START GIVEN RECORDS
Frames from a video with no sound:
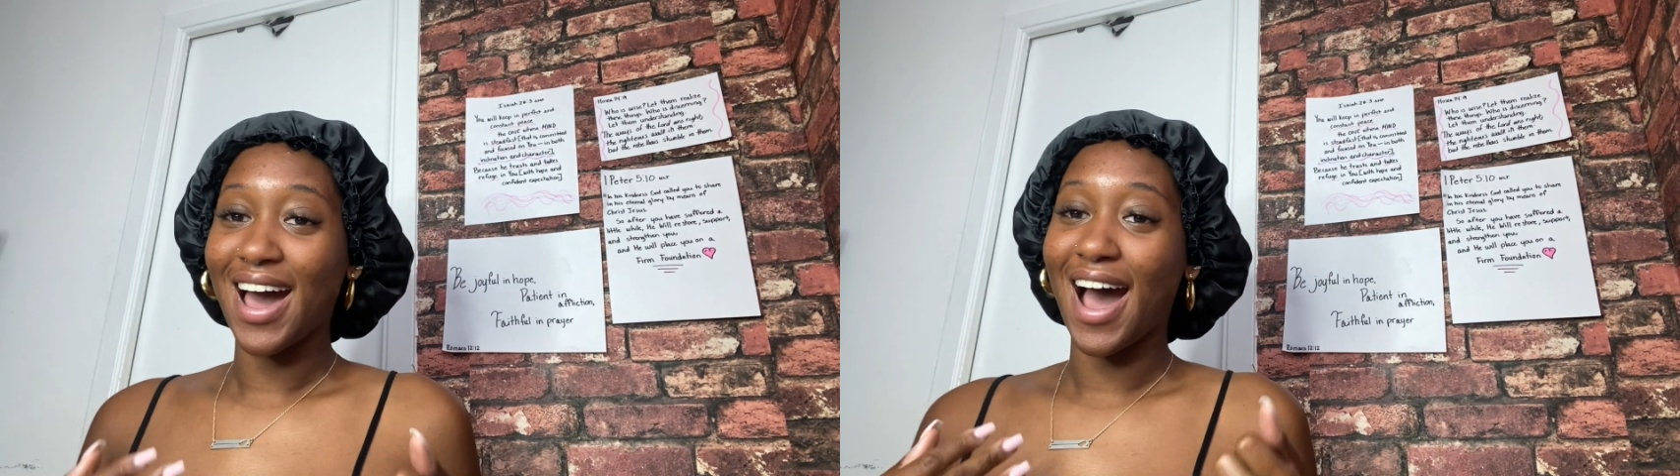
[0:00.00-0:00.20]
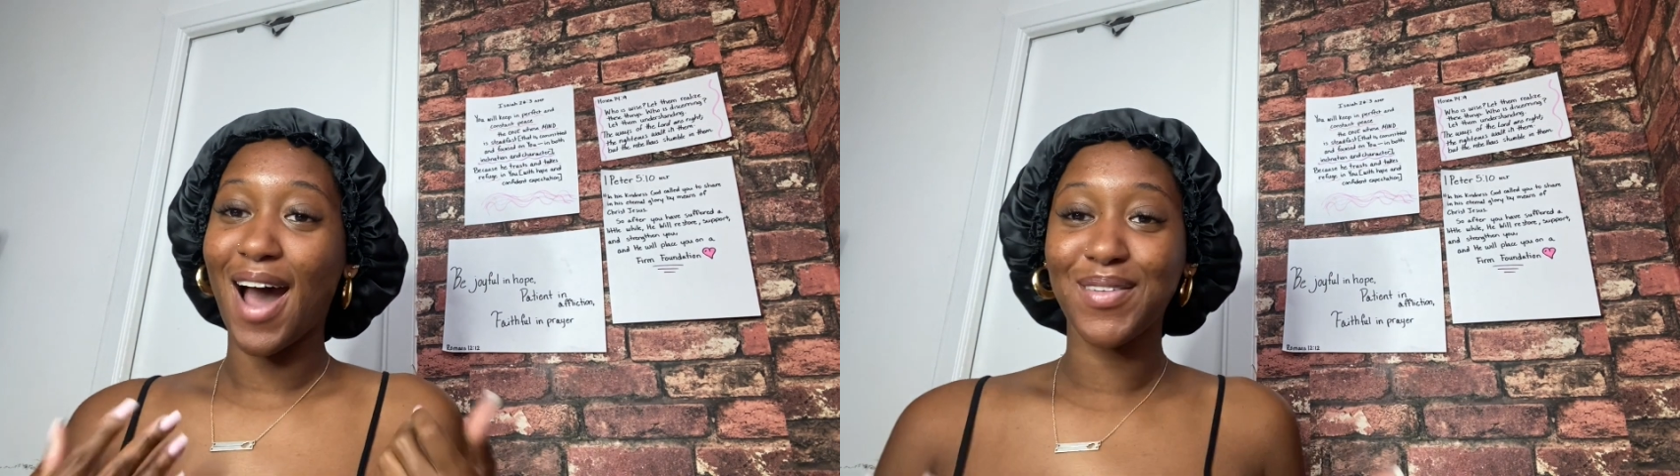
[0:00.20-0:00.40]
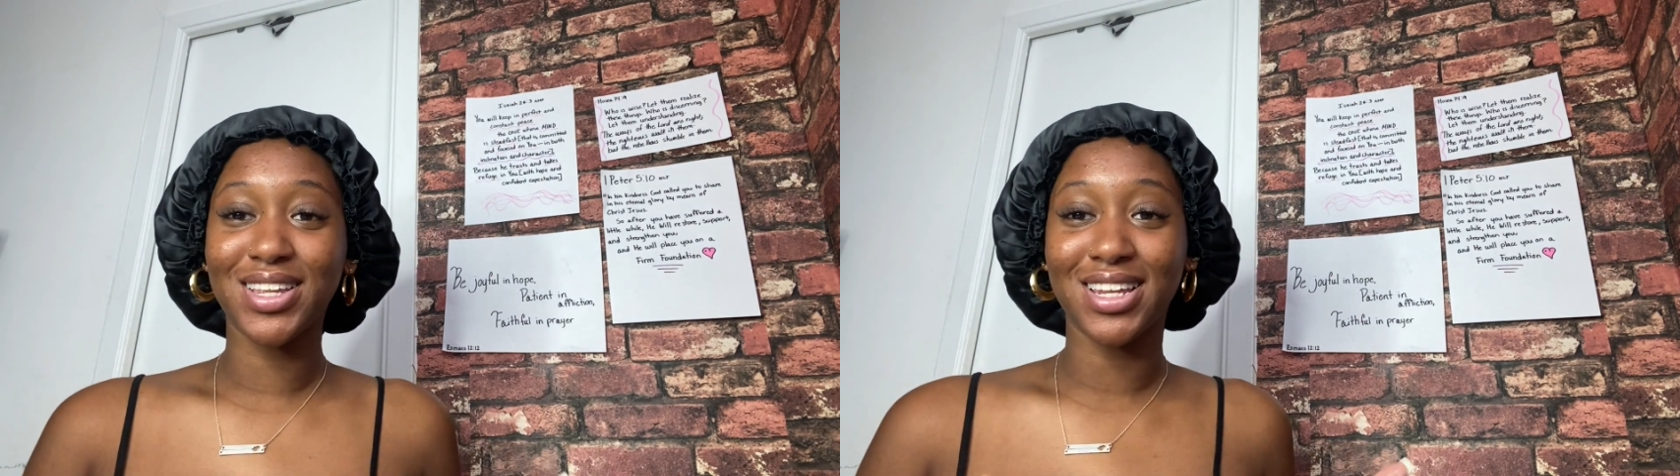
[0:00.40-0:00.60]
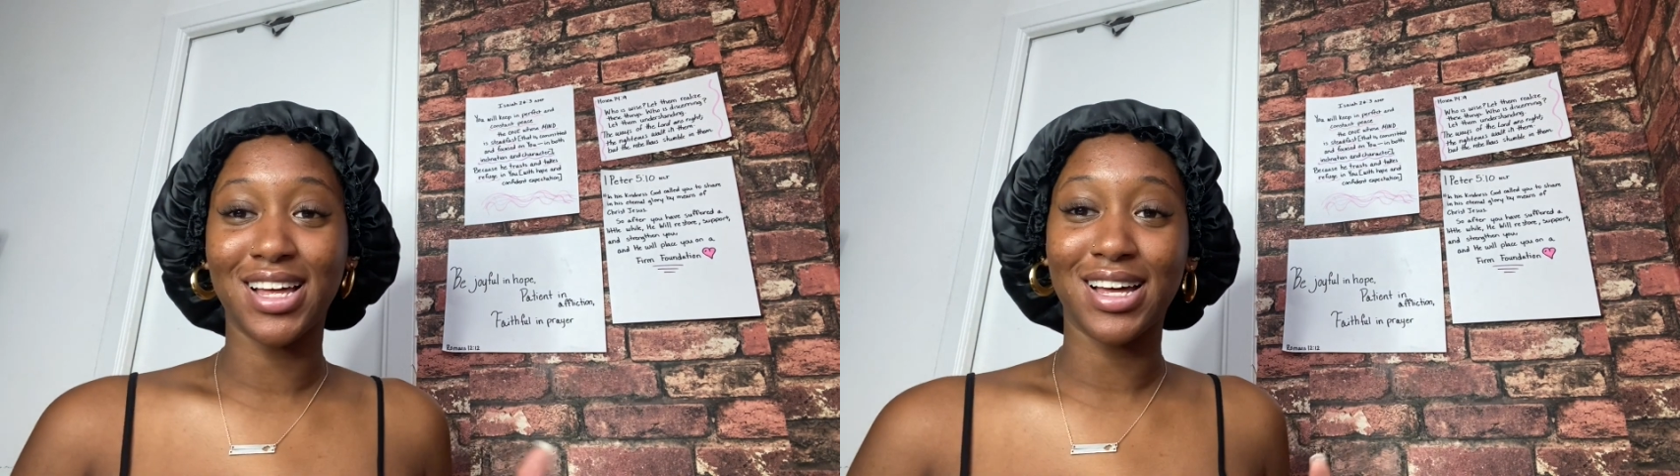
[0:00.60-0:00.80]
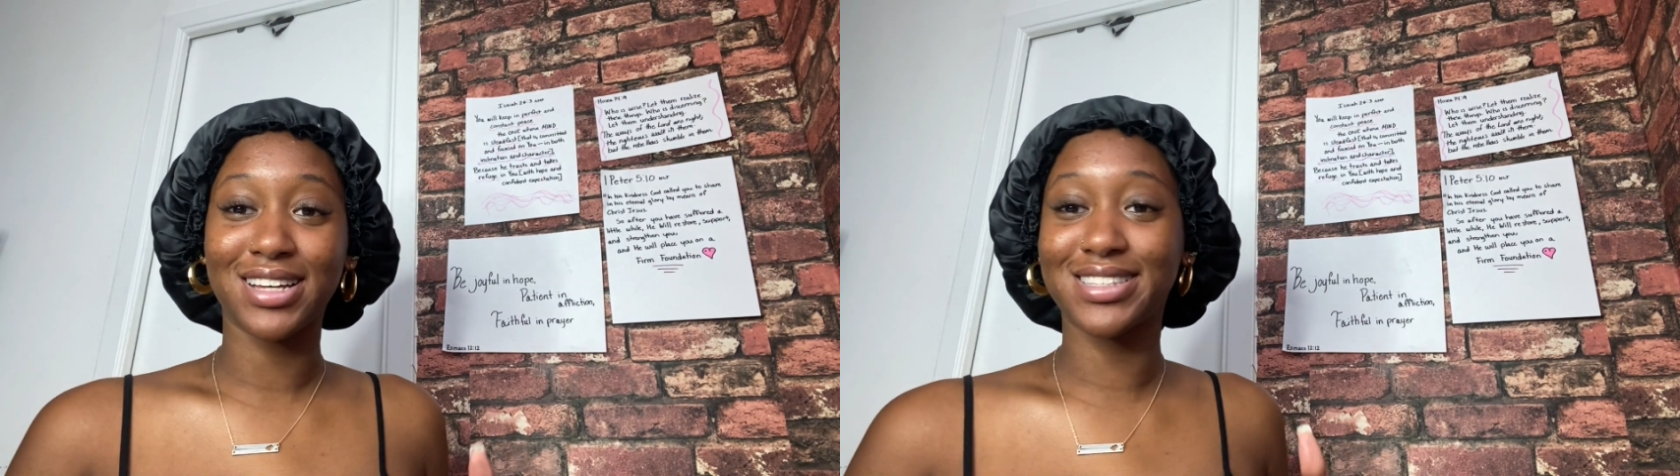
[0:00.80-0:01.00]
how it
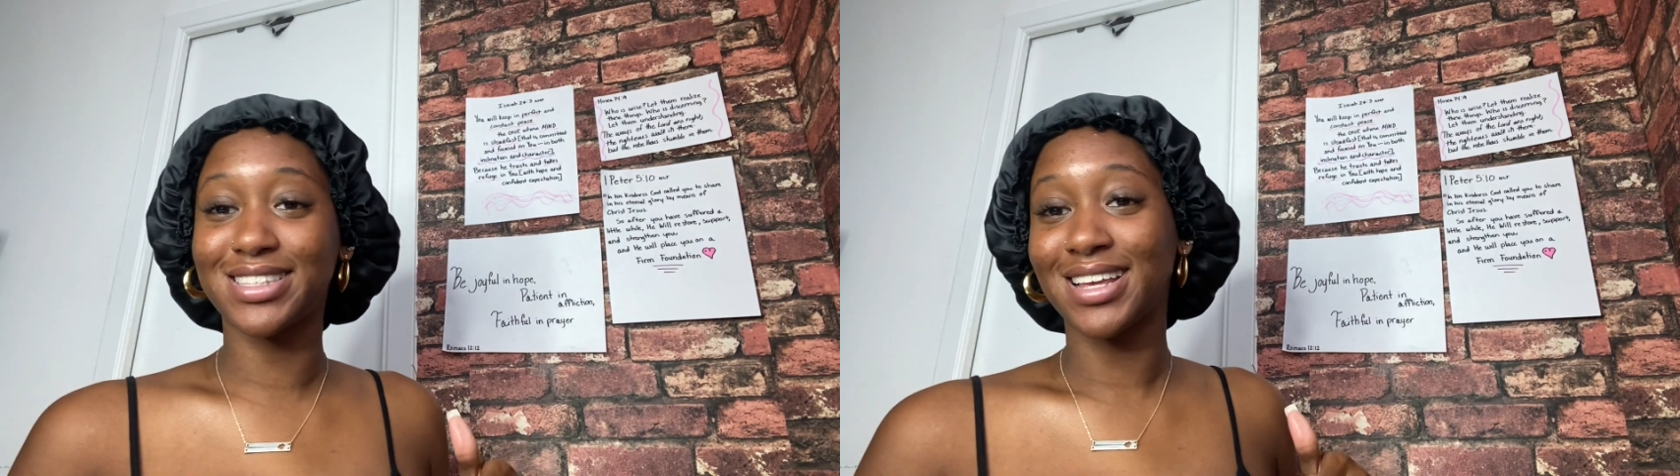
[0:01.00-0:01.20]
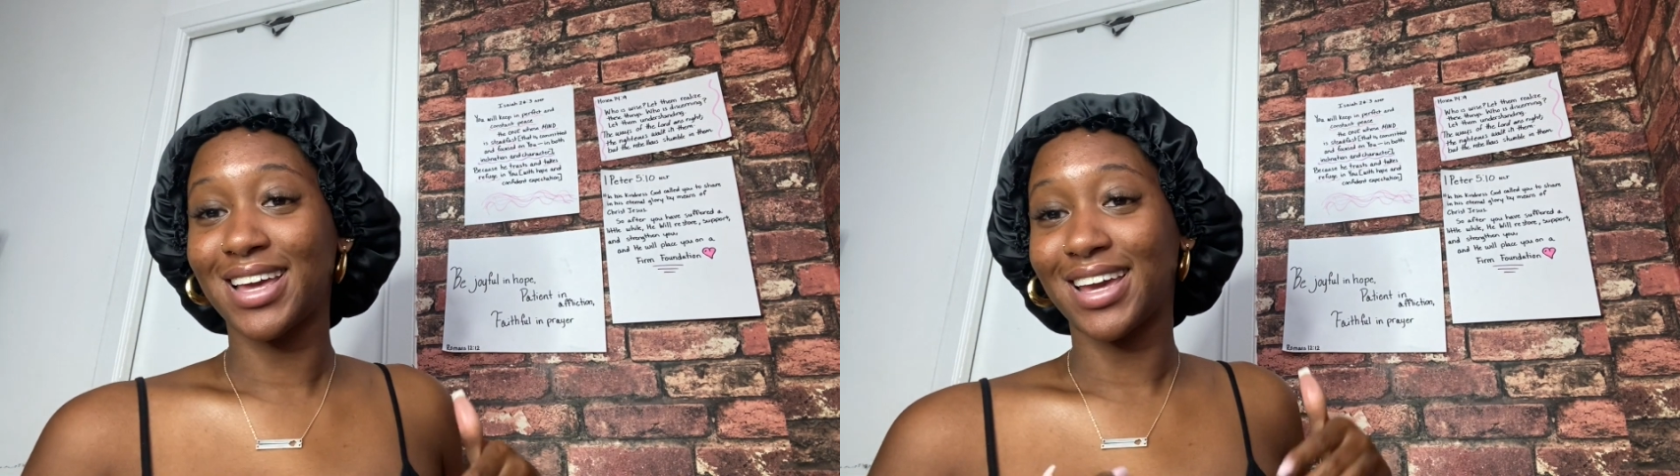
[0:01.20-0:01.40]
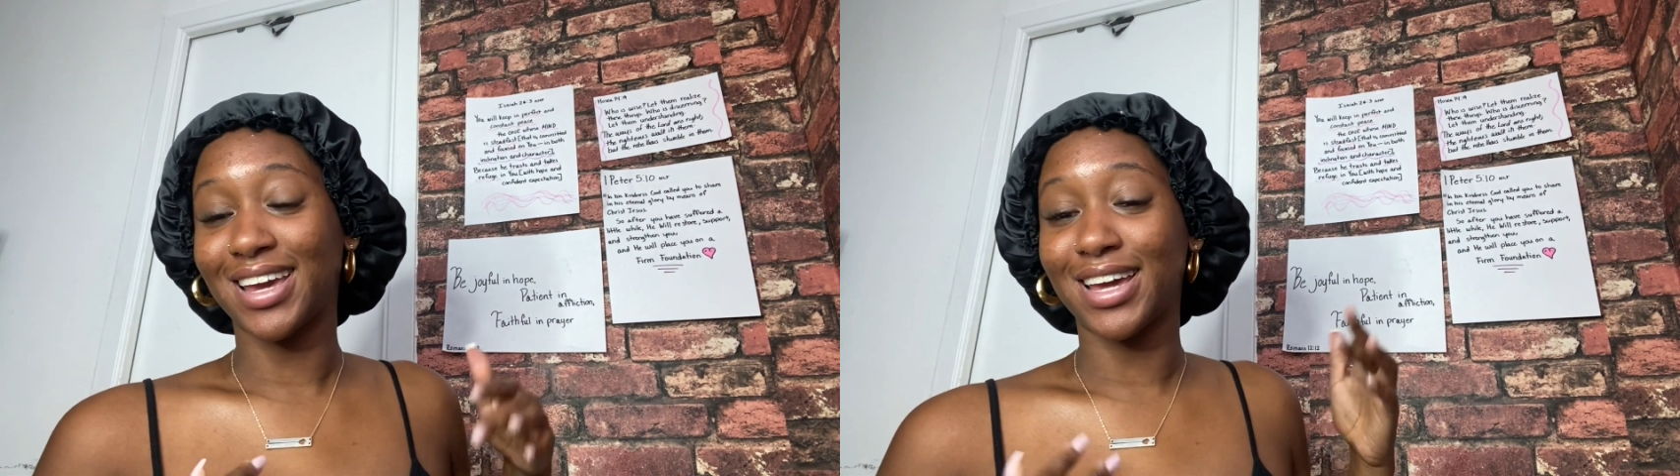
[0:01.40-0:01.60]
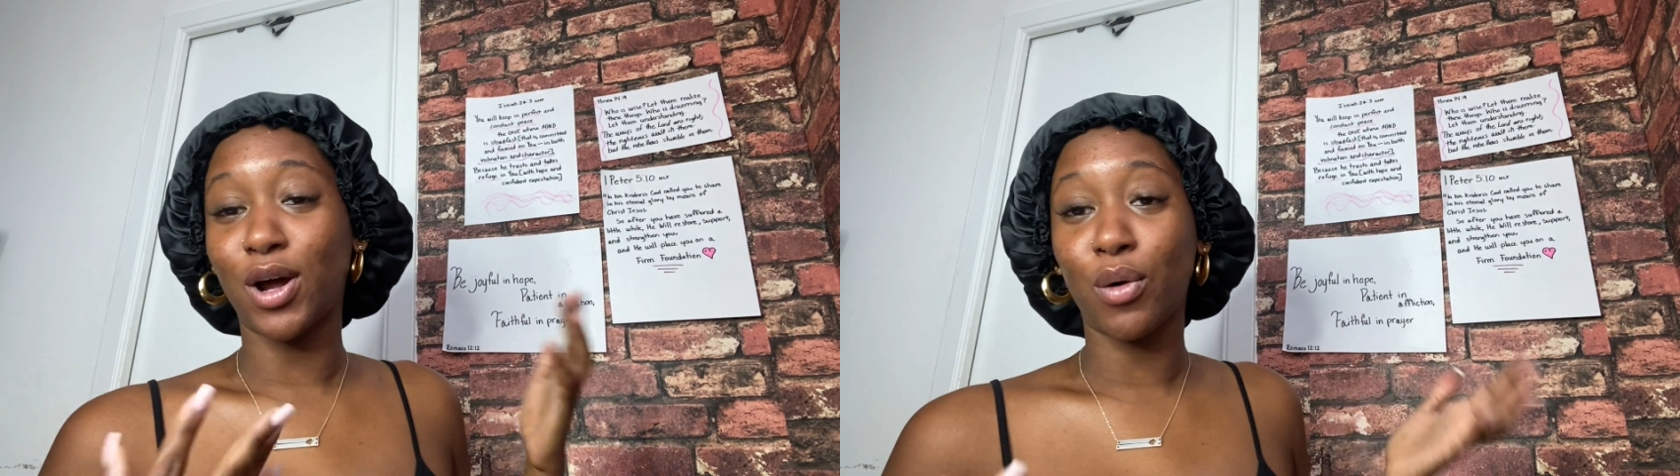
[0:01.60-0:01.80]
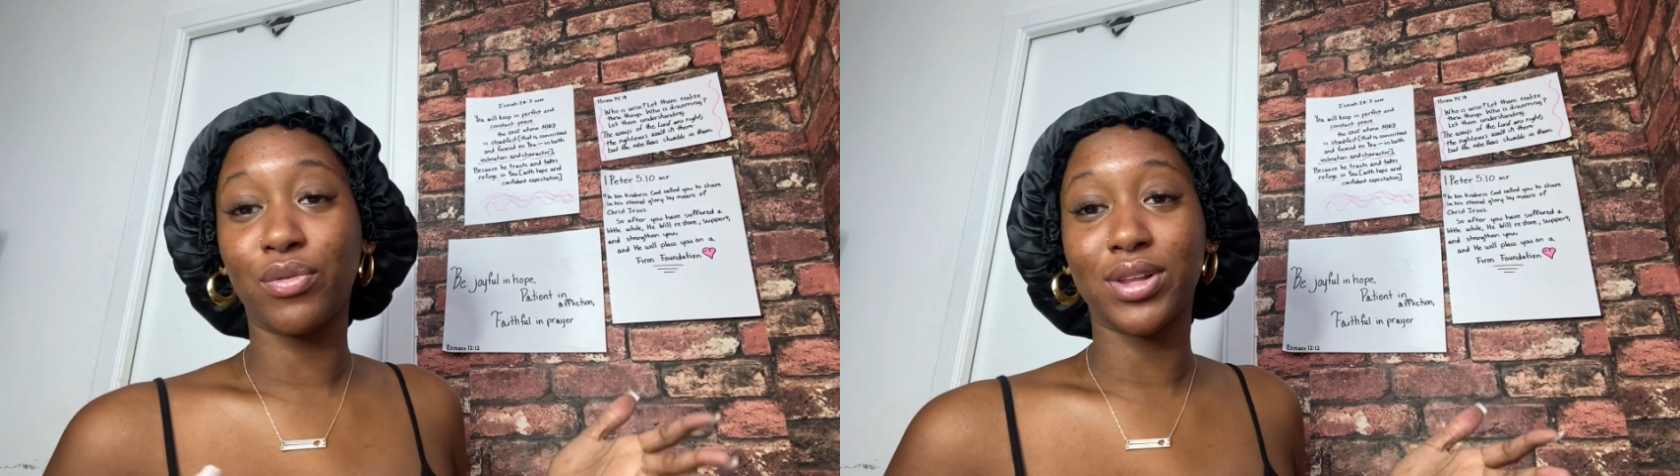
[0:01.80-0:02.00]
looks, and
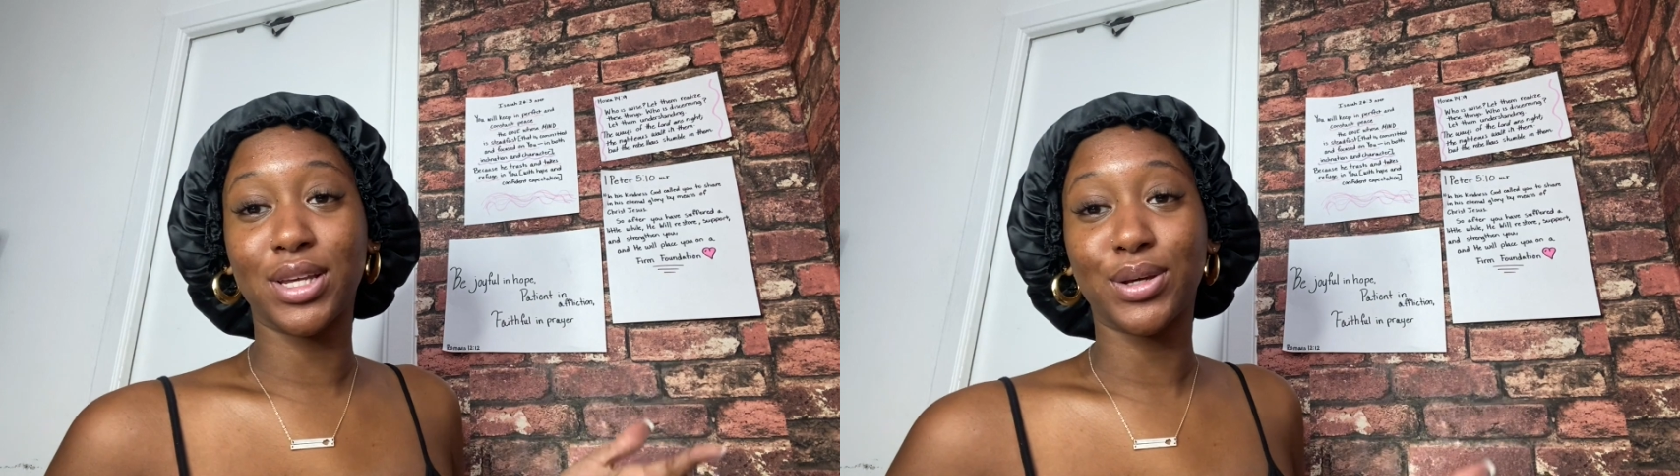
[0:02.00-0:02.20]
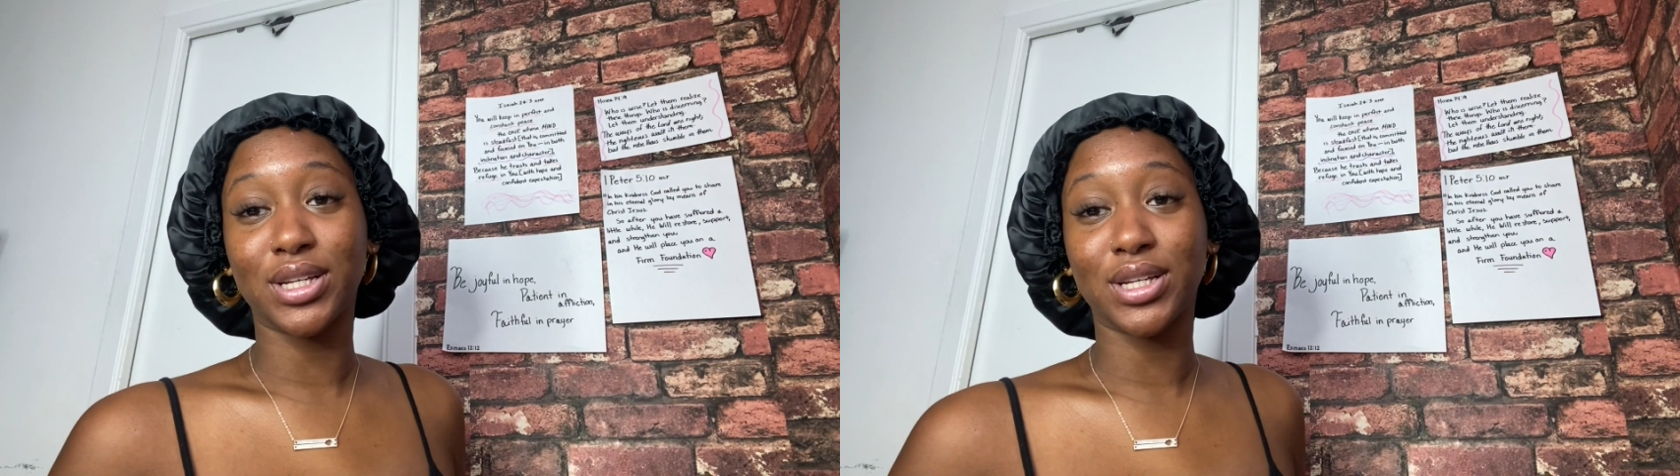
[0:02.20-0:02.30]
hopefully you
END GIVEN RECORDS
WHAT THE TASK REQUIRES – Repeat the lines above exactly, and keep every picture out.

EXERCISE ANSWER –
Frames from a video with no sound:
[0:00.00-0:00.20]
[0:00.20-0:00.40]
[0:00.40-0:00.60]
[0:00.60-0:00.80]
[0:00.80-0:01.00]
how it
[0:01.00-0:01.20]
[0:01.20-0:01.40]
[0:01.40-0:01.60]
[0:01.60-0:01.80]
[0:01.80-0:02.00]
looks, and
[0:02.00-0:02.20]
[0:02.20-0:02.30]
hopefully you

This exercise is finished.